__INFORMATION GIVEN__:
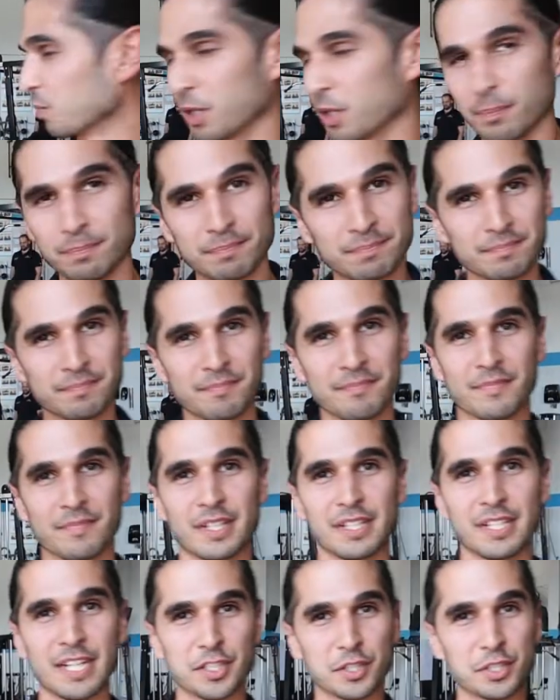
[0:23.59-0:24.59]
room.
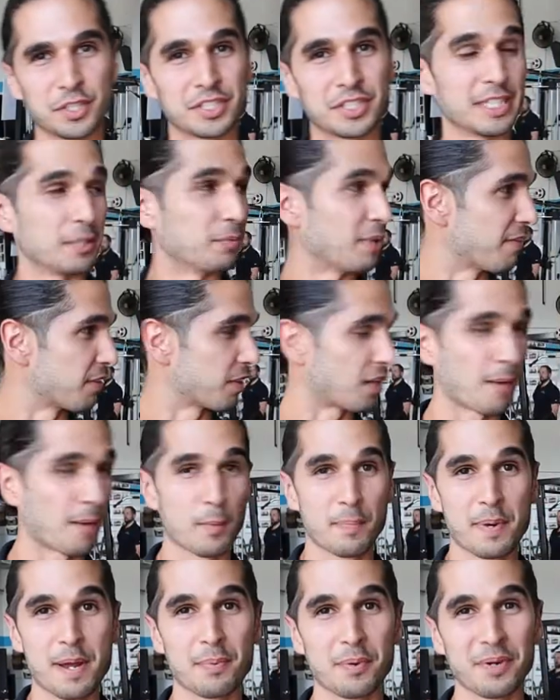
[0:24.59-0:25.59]
And as you can see, we have a
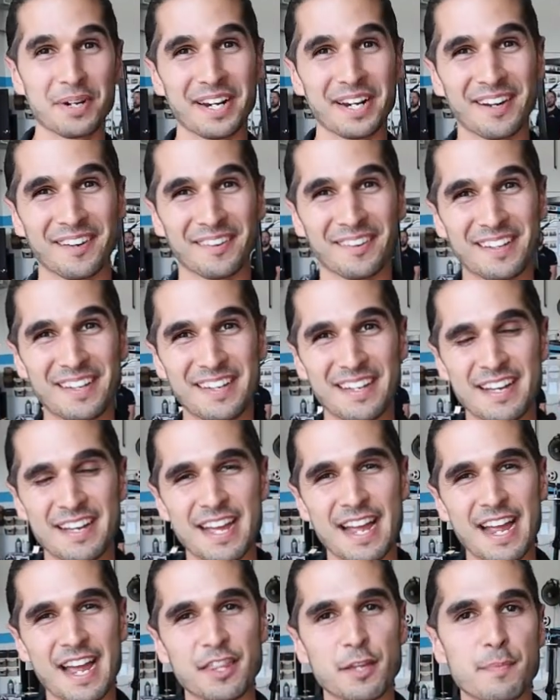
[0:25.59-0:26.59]
couple people in here.
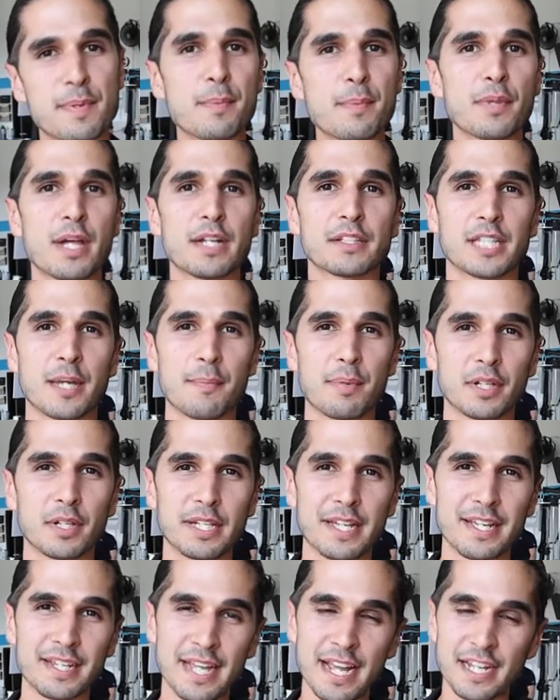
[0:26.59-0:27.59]
And the people that
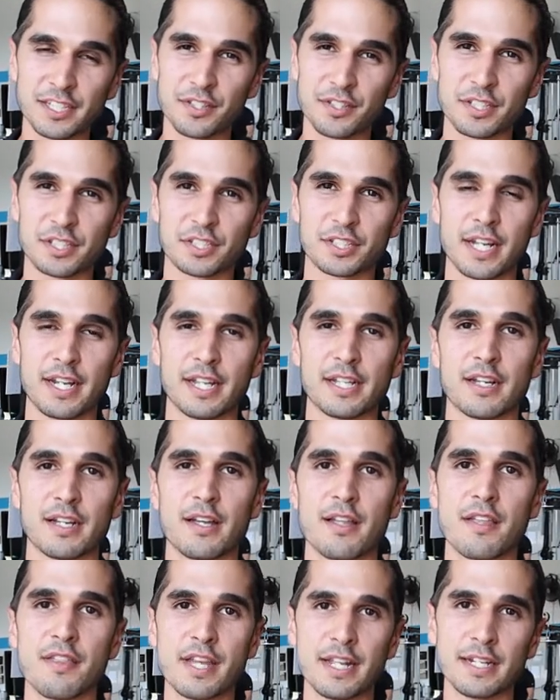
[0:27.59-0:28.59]
typically engage in this setting,
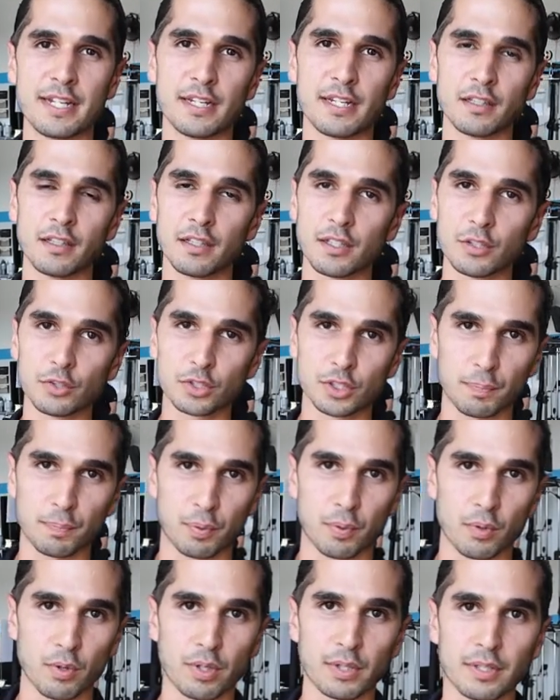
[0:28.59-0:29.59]
they need a little
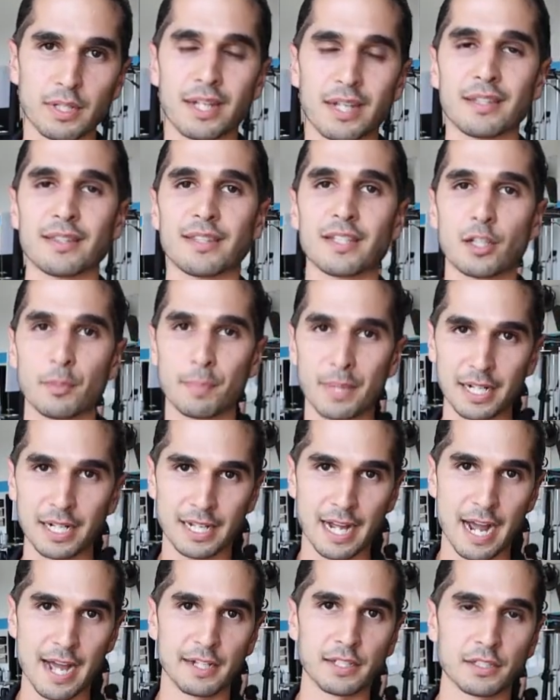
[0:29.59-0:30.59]
support and a little bit of
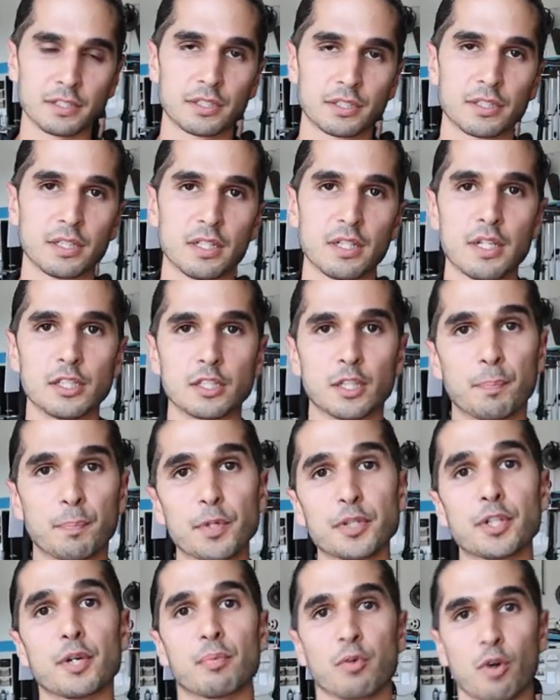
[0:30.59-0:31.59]
guidance to
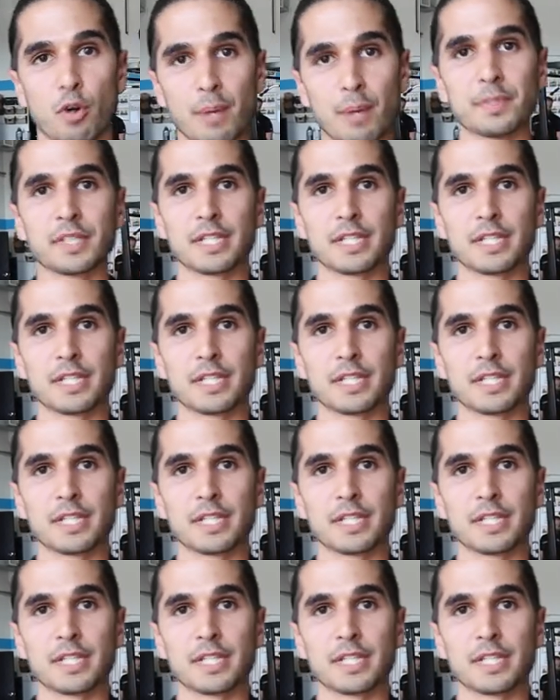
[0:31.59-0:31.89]
put their program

__YOUR OBJECTIVE__: Exactly as written, print each entry, leaving all pictures out.

__EXERCISE ANSWER__:
[0:23.59-0:24.59]
room.
[0:24.59-0:25.59]
And as you can see, we have a
[0:25.59-0:26.59]
couple people in here.
[0:26.59-0:27.59]
And the people that
[0:27.59-0:28.59]
typically engage in this setting,
[0:28.59-0:29.59]
they need a little
[0:29.59-0:30.59]
support and a little bit of
[0:30.59-0:31.59]
guidance to
[0:31.59-0:31.89]
put their program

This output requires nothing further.